While I was writing the deeply painful posts about the abuses in my life, I said to my husband one morning that the writing was “so very hard…it just hurt so much.”
His response, while it sounds harsh, was actually an affirmation of just how well I was doing this work. His comment was delivered with great kindness and encouragement. “I think that is a good thing that it hurts. Not that I wish that for you. But it means you are really hitting the heart of those memories. You’re not just speaking from your brain, but from all those harmed places inside.”
His comment actually gave me relief and the energy to go on.
Buried in binders
When I got through all of those entries, I felt a sense of great…achievement…relief…gratitude. I thought to myself, Well, I’ve made it through the worst of it. Now I just have to draw the threads together and finish. So that should be easier.
Yet, every time I looked at all the folders spread out on that bed, each carrying nuggets of insights on different topics I’d introduced before, I grew more and more tense.

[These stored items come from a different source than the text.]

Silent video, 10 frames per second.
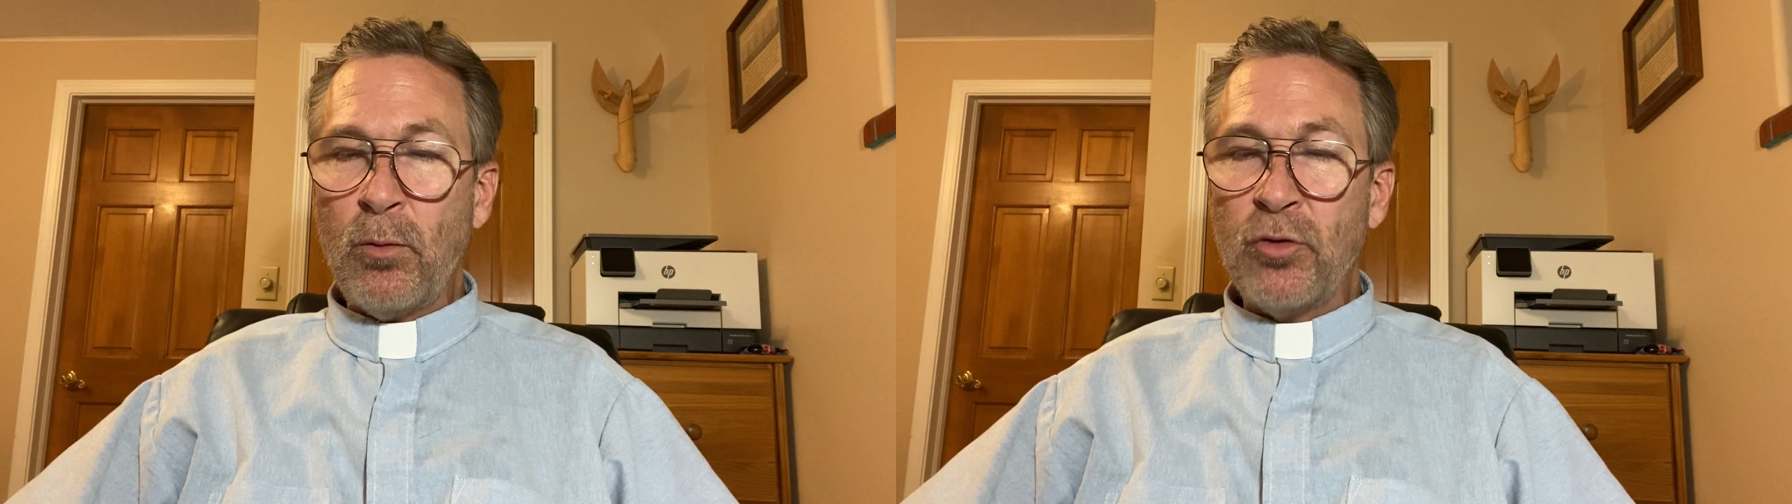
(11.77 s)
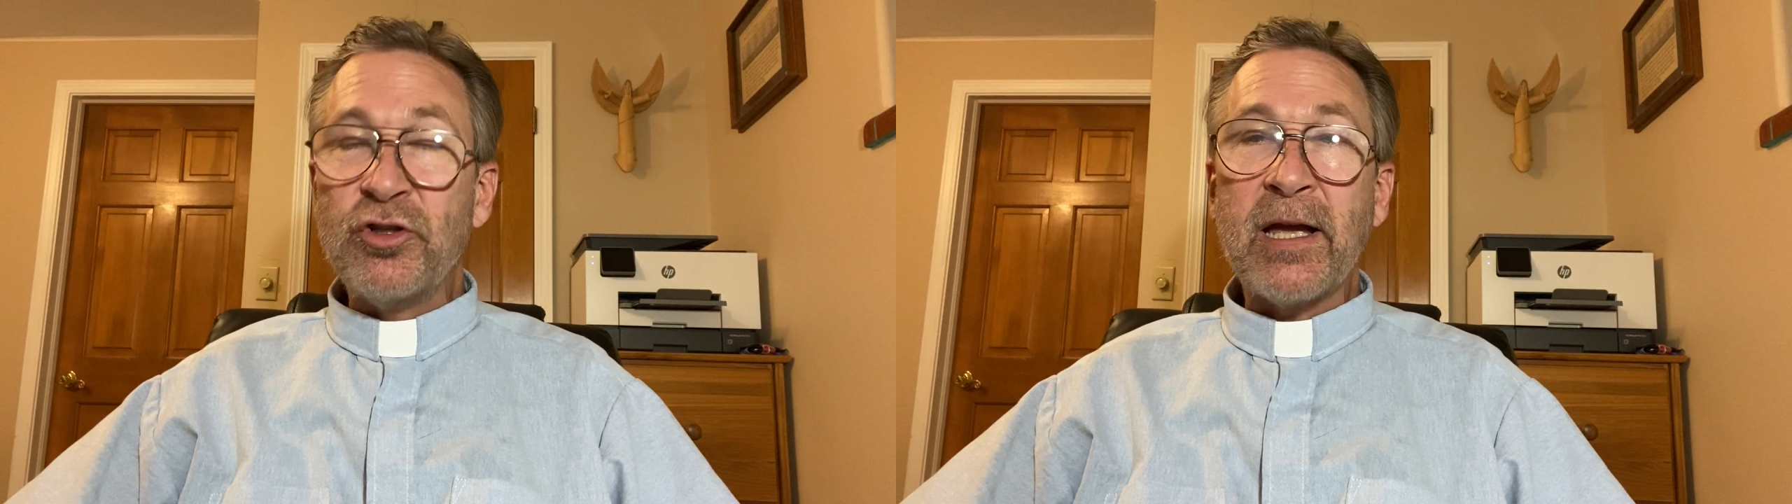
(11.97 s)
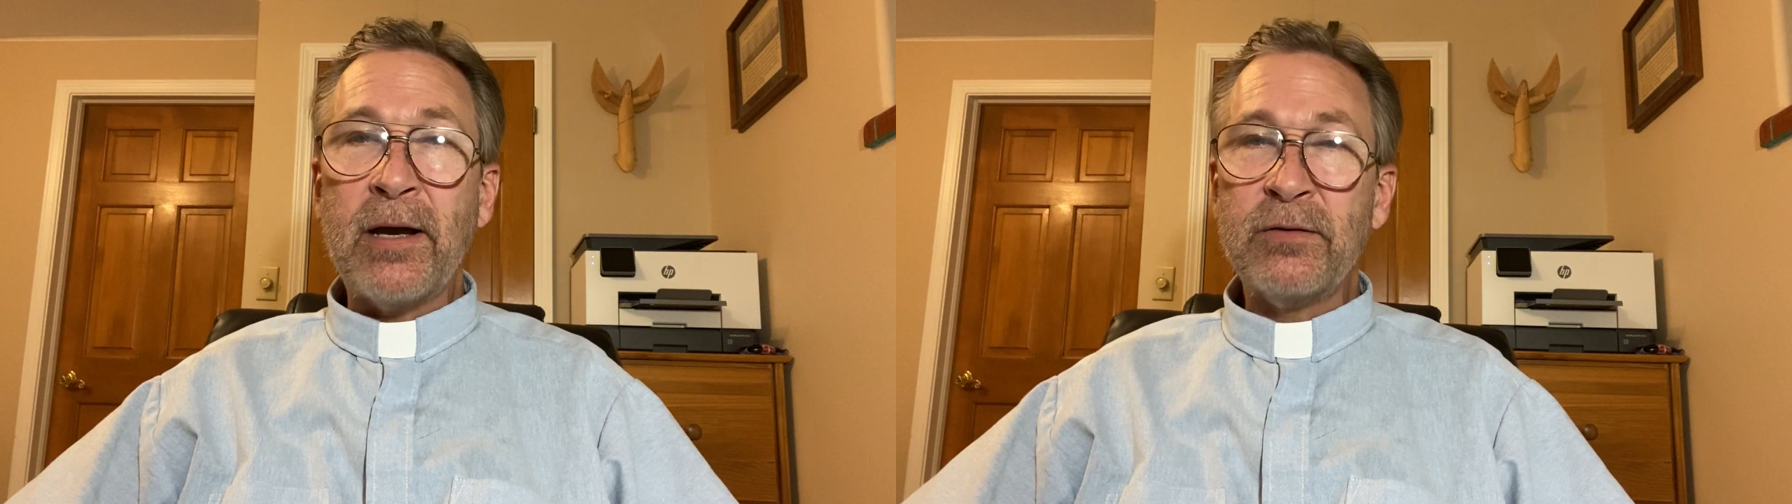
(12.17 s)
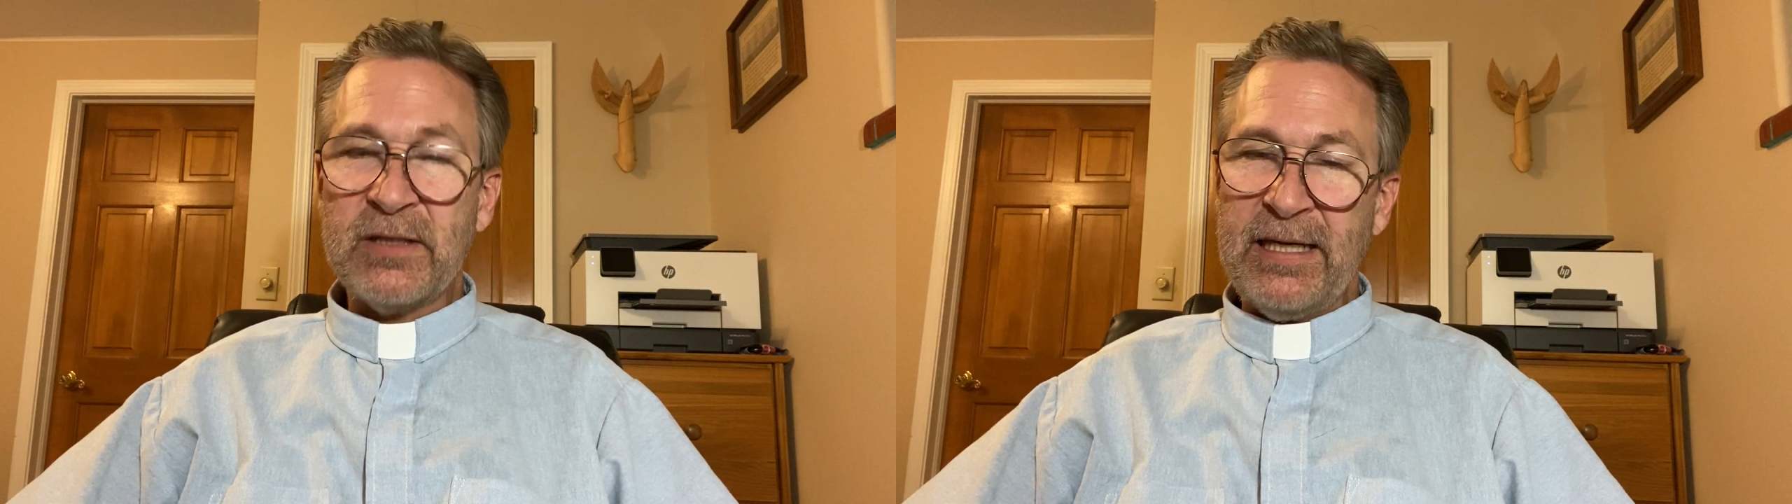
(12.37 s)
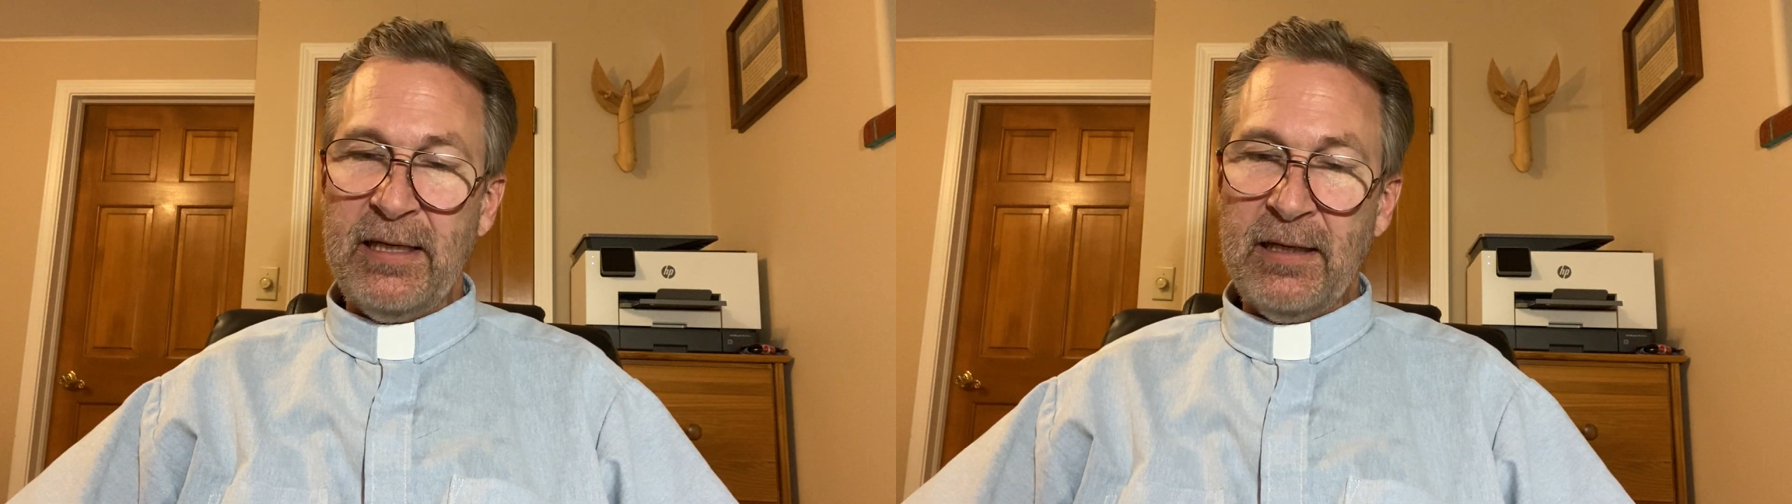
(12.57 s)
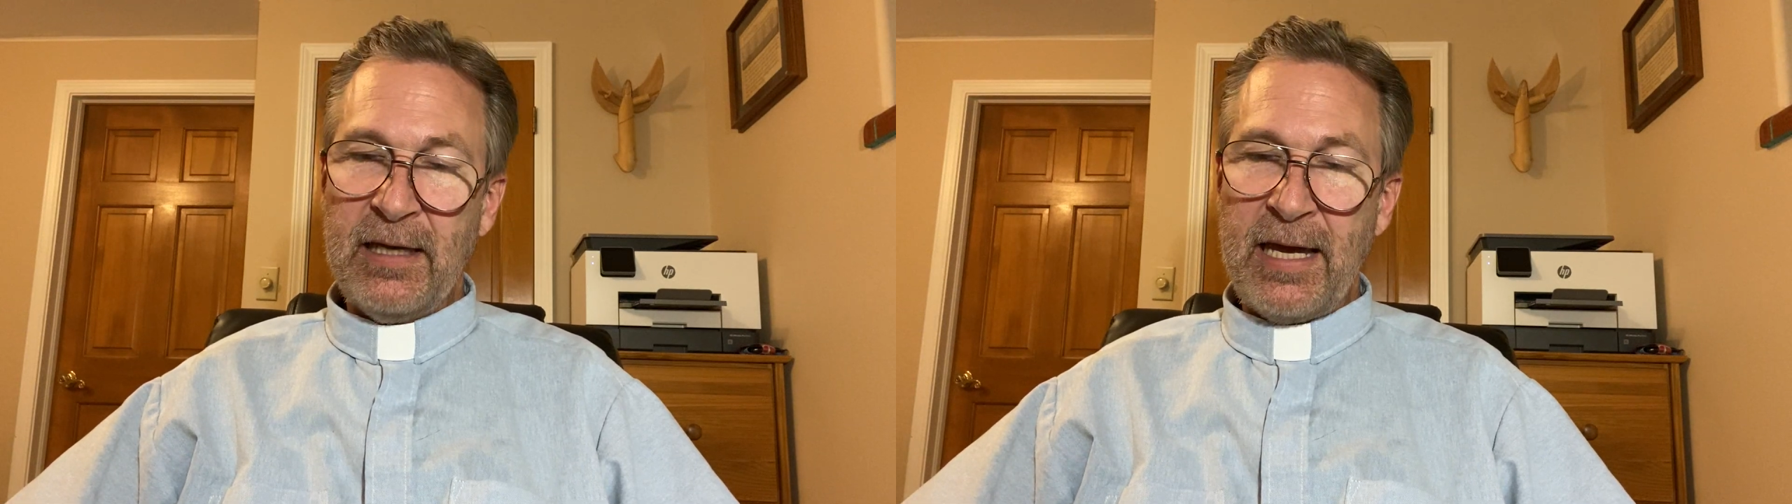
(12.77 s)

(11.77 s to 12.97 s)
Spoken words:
Wojciechowski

Even worse, there were the ten or twelve large binders – my journals – that I needed to go through and tag entries that would really demonstrate those points I needed to share. It felt like someone was stacking all of those folders and binders on my back, crushing it under all the pressure. It hit a peak this past weekend.
I had taken a break to give myself a proper celebration for the Mother’s Day weekend. A visit with a friend for coffee. A delicious dinner out with my husband. And a lovely phone call with my son. It was glorious. But then I sat down with the first binder, and the second, and the third….and I started to panic, flooded with the immense weight of it all.
If I thought I was speaking metaphorically about my writing journey descending into the Nigredo, Dark-Night-of-the-Soul place, this was the moment reality came crashing in full force.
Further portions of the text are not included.